Linken-Chefin stellt sich auf Neuwahlen ein

30. April 2026
1 min Lesezeit

Linken-Chefin stellt sich auf Neuwahlen ein

Politik - Was ist passiert – was dahinter steckt

Politik: Vorzeitige Neuwahlen in Berlin?

() – Die Co-Bundesvorsitzende der Linken, Ines Schwerdtner, rechnet mit vorgezogenen Neuwahlen. Sie habe kein Vertrauen in die Bundesregierung, sagte sie am Donnerstag bei RTL/ntv.

Auf die Frage, ob sie sich auf vorgezogene Neuwahlen einstelle, antwortete Schwerdtner: „Ich glaube, das müssen wir, weil die Bundesregierung so zerstritten wirkt, dass sie nicht mal mehr die einzelnen wichtigen Reformschritte gehen kann.“ Der vorgelegte Haushalt sei voller Luftbuchungen. Sie sehe nicht, dass es zu einer Lösung komme. „Und deswegen wünsche ich mir, dass das jetzt in einem geregelten Verfahren besser wird. Aber ich habe kein Vertrauen in diese Bundesregierung.“

Die Bundesregierung sei zu Recht die unbeliebteste. Schwerdtner kritisierte auch CDU-Chef Friedrich Merz. Er habe getönt, es sei alles so schwer für ihn gewesen, obwohl er selbst sein Leben lang privat versichert sei. Nun drücke die Bundesregierung eine Gesundheitsreform durch, die vor allem die gesetzlich Versicherten treffe.

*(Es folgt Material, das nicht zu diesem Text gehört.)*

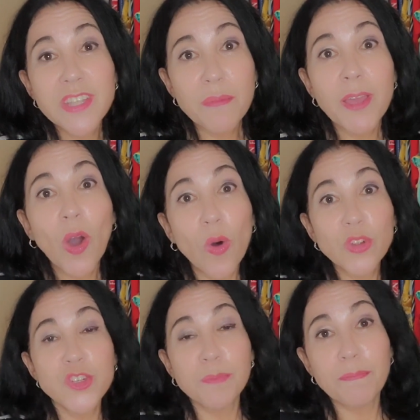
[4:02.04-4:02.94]
they may
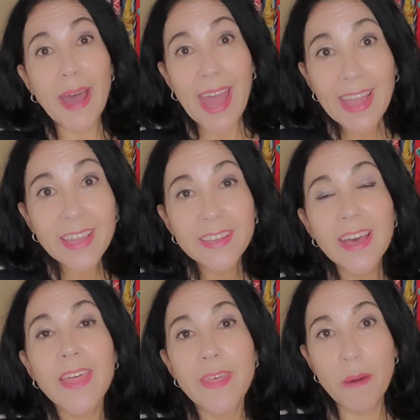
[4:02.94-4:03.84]
hold you back
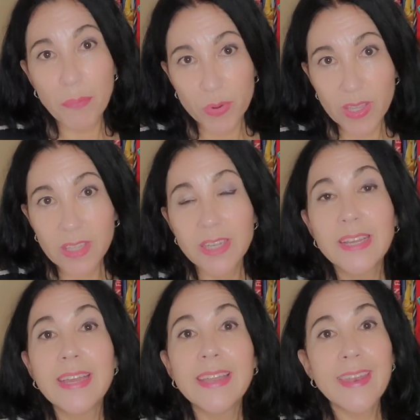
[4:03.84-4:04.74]
at that point.
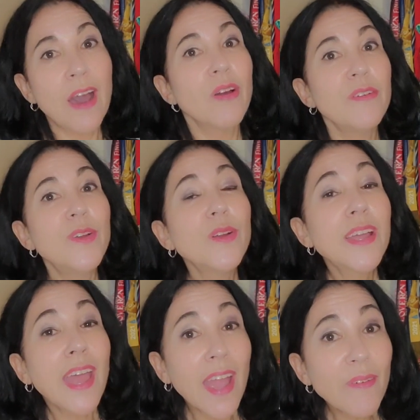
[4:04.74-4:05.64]
Now, if you're
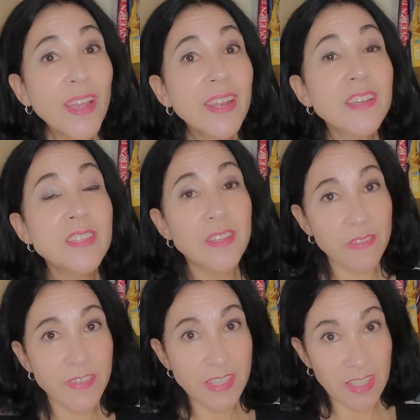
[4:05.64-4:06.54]
carrying a
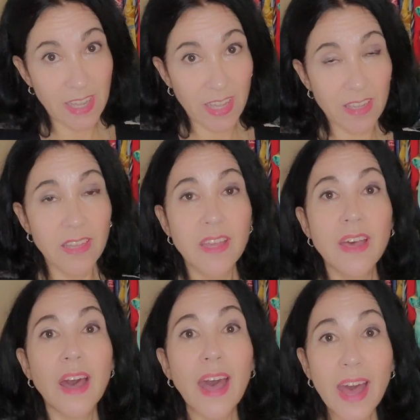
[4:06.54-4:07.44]
selfie stick,
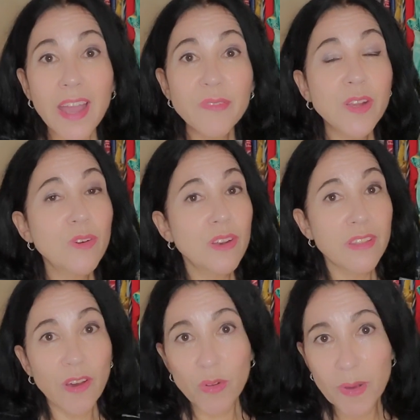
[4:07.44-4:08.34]
I
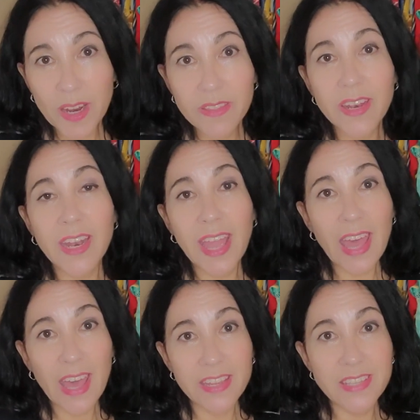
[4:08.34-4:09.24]
recorded the whole marathon and I
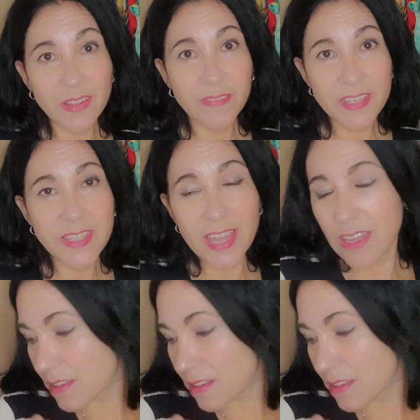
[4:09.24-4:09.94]
had a selfie stick.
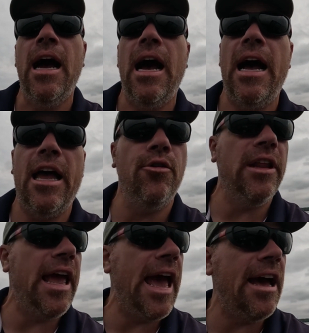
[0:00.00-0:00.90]
I
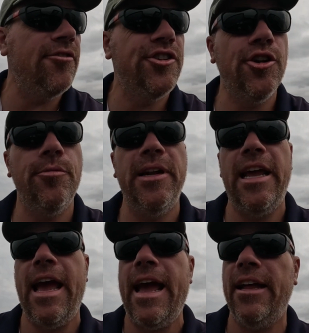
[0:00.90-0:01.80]
only have so
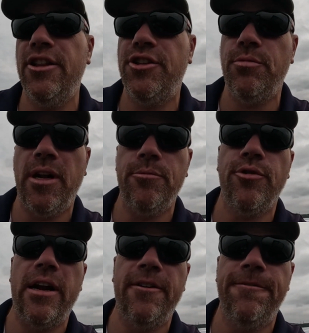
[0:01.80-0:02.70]
many hands when I'm
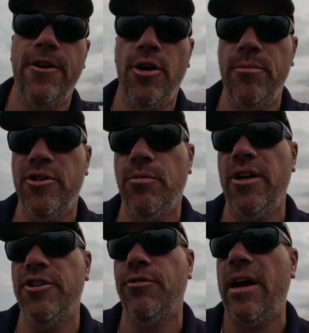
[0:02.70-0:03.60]
trying to film as
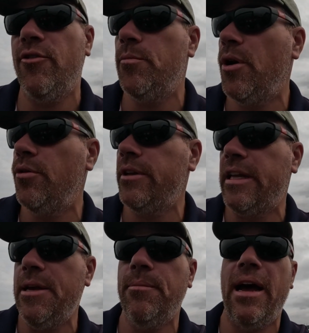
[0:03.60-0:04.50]
well as drive a boat and
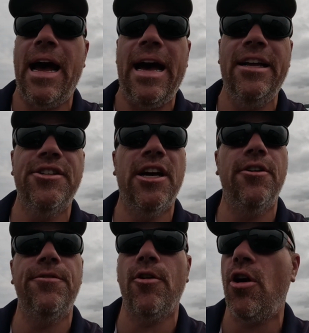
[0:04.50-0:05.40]
keep my eyes
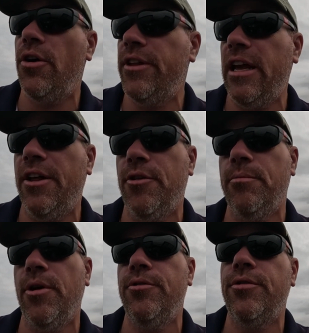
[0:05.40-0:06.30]
out for all the other
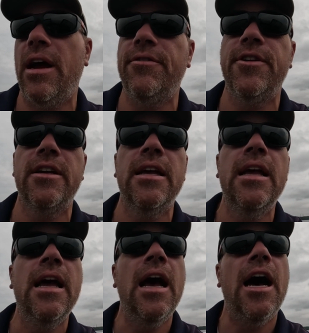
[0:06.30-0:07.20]
boat traffic.
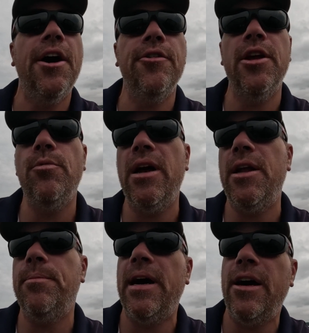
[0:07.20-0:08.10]
I only
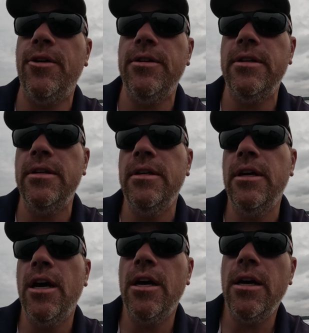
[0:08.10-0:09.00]
went about,
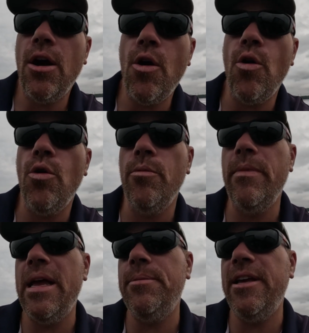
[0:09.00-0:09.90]

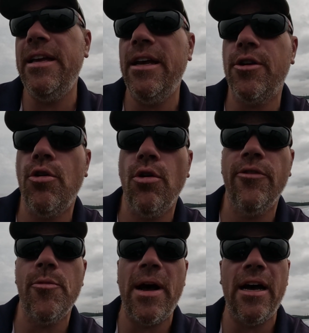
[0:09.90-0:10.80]
maybe a
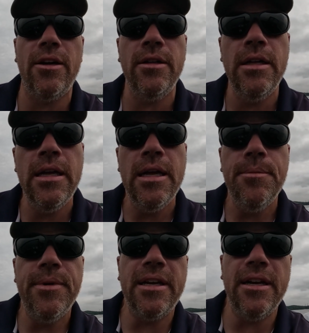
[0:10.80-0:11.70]
quarter of a mile
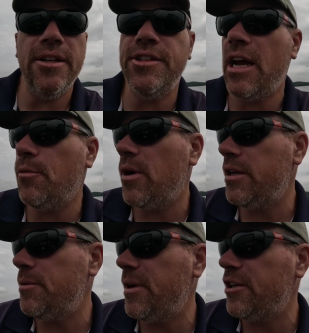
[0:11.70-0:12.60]
because I
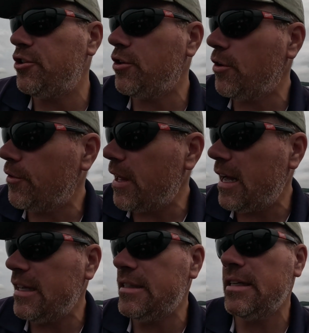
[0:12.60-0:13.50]
wanted to make sure
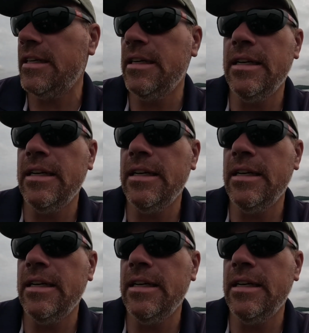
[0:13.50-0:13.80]
that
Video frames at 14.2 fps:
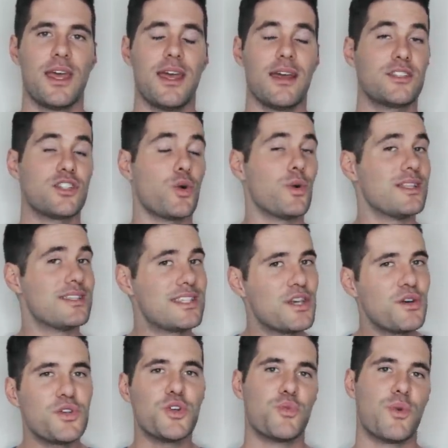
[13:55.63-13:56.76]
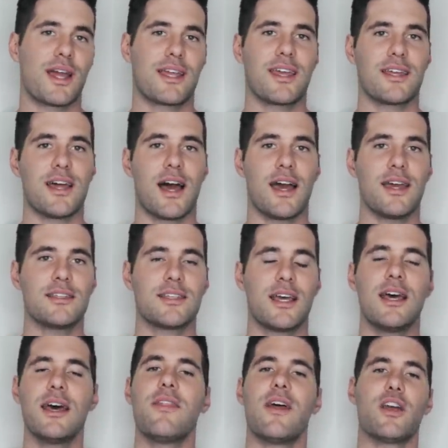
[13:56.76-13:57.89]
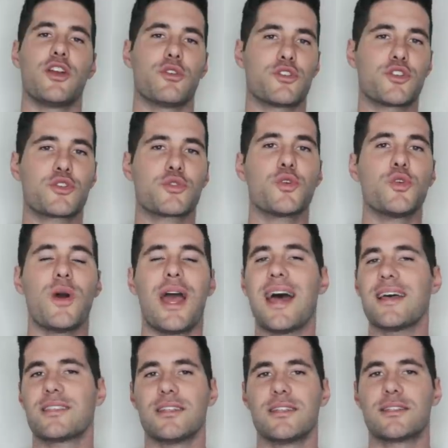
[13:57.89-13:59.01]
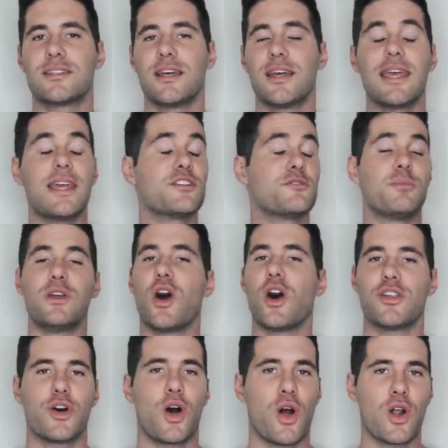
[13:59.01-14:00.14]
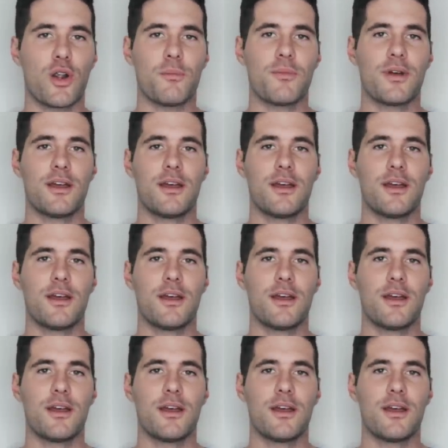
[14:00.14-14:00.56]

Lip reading: And so until you recognize that your true essence is beyond harm,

Text-/Bildquelle: Übermittelt durch www.dts-nachrichtenagentur.de
Bildhinweis: Ines Schwerdtner (Archiv)

Häufig gestellte Fragen (FAQ)

Was ist passiert?

  • Ines Schwerdtner rechnet mit vorgezogenen Neuwahlen.
  • Sie hat kein Vertrauen in die Bundesregierung.
  • Kritisiert die Gesundheitsreform und die finanzielle Unzuverlässigkeit des Haushalts.

Warum ist das wichtig?

  • Misstrauen in die aktuelle Bundesregierung
  • Dringlichkeit von Reformen, um handlungsfähig zu bleiben
  • Kritik an der Gesundheitsreform und deren Auswirkungen auf gesetzlich Versicherte

Wer ist betroffen?

  • Ines Schwerdtner
  • Bundesregierung
  • gesetzlich Versicherte

Zahlen/Fakten?

  • Co-Bundesvorsitzende der Linken: Ines Schwerdtner
  • Bundesregierung gilt als die unbeliebteste
  • Kritik an CDU-Chef Friedrich Merz bzgl. Gesundheitsreform

Wie geht’s weiter?

  • Vorgezogene Neuwahlen werden erwartet.
  • Skepsis gegenüber der aktuellen Bundesregierung.
  • Forderung nach einer geregelten Lösung.